▶ [RECORDS PROVIDED]
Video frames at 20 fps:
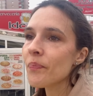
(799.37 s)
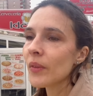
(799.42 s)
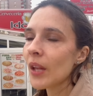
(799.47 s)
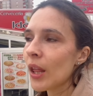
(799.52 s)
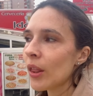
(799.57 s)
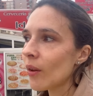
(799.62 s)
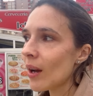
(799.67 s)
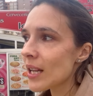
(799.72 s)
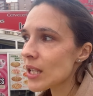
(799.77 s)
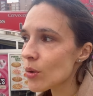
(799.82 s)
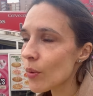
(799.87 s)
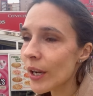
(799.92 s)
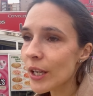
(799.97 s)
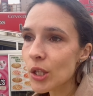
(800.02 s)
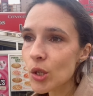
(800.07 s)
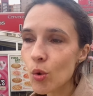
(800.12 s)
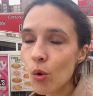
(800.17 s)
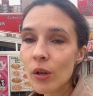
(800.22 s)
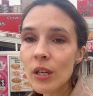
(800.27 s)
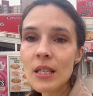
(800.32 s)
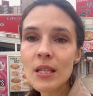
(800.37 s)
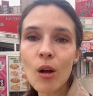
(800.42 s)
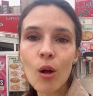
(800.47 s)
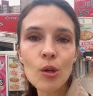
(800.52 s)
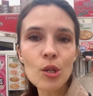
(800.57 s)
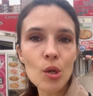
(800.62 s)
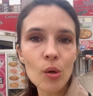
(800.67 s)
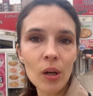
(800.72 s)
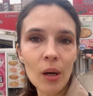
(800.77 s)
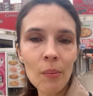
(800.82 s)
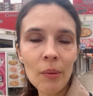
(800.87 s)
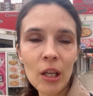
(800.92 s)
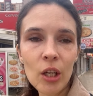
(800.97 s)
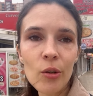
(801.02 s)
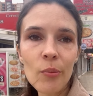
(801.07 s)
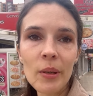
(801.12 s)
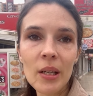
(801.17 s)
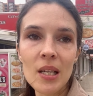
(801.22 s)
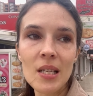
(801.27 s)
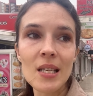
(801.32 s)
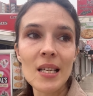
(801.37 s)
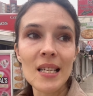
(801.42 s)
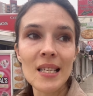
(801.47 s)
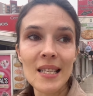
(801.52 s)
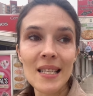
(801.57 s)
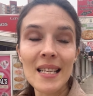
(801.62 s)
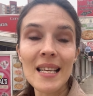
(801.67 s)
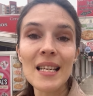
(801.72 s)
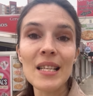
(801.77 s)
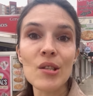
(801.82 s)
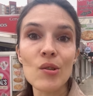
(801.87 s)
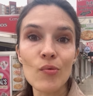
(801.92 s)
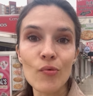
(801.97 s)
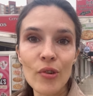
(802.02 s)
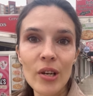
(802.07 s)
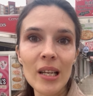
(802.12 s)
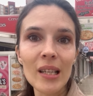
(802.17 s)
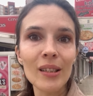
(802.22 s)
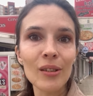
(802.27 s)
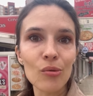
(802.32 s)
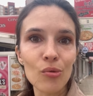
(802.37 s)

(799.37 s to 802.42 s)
And that's why tourists also come here, because they see it's really,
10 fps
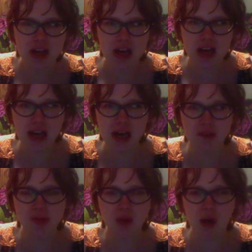Um,
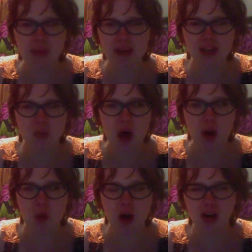so I mean,
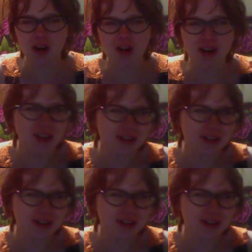what while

▶ [TASK TO COMPLETE]
The records above need to be printed in full and exactly, without any of the pictures.

▶ [EXPECTED ANSWER]
Video frames at 20 fps:
(799.37 s)
(799.42 s)
(799.47 s)
(799.52 s)
(799.57 s)
(799.62 s)
(799.67 s)
(799.72 s)
(799.77 s)
(799.82 s)
(799.87 s)
(799.92 s)
(799.97 s)
(800.02 s)
(800.07 s)
(800.12 s)
(800.17 s)
(800.22 s)
(800.27 s)
(800.32 s)
(800.37 s)
(800.42 s)
(800.47 s)
(800.52 s)
(800.57 s)
(800.62 s)
(800.67 s)
(800.72 s)
(800.77 s)
(800.82 s)
(800.87 s)
(800.92 s)
(800.97 s)
(801.02 s)
(801.07 s)
(801.12 s)
(801.17 s)
(801.22 s)
(801.27 s)
(801.32 s)
(801.37 s)
(801.42 s)
(801.47 s)
(801.52 s)
(801.57 s)
(801.62 s)
(801.67 s)
(801.72 s)
(801.77 s)
(801.82 s)
(801.87 s)
(801.92 s)
(801.97 s)
(802.02 s)
(802.07 s)
(802.12 s)
(802.17 s)
(802.22 s)
(802.27 s)
(802.32 s)
(802.37 s)

(799.37 s to 802.42 s)
And that's why tourists also come here, because they see it's really,
10 fps
Um,
so I mean,
what while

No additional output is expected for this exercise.